Tuesday, June 5, 2012

I just want to be by myself right now!

When I worked in child care, I had these adorable cousins who already had a love-hate relationship at the age of 2.  Sometimes when the boy cousin was trying to play with her the girl cousin would say "I just want to be by myself right now!"  It was surprising coming out of the mouth of one so young, but I've thought about those toddlers many times when I wanted to shout the same thing.

As a camp counselor, especially to the elementary school set, I liked going to the bathroom because when I shut the stall door, I was all alone in those four particle-board walls.  I remember saying so to new staff, only to be looked at as though I had 6 heads.  I bet they understood by the end of the first week.  Little did I realize that as a mom, I don't even get to be alone when I go to the bathroom. 
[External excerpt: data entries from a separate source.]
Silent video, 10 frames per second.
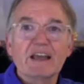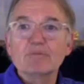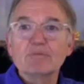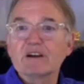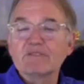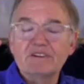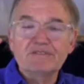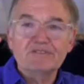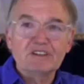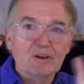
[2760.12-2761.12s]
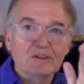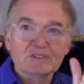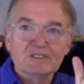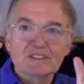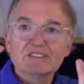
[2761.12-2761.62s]
I bring her 50
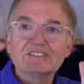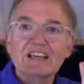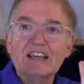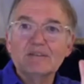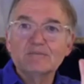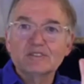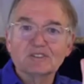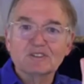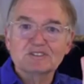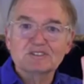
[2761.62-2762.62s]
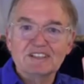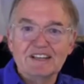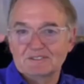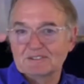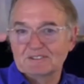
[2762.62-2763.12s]
rose, same surge in
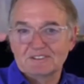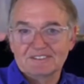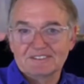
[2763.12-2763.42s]
estrogen.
A few times in the past week Ray has allowed B to run into the bathroom when I am showering.  That pitter-patter of his little feet and his little hands on the glass are so precious.  Still, I think, "shower time is supposed to be ME-time!"  For a few minutes I want to let the water run over me and relax, all alone in that glass cubicle.  These days I can't wash the dishes without having a little body squeeze his way between my legs and the cupboard.  I love him and I don't want to miss a thing, but  I need a little time to just be by myself and recharge.  To know he's safe with someone else who loves him.  To remember who I am.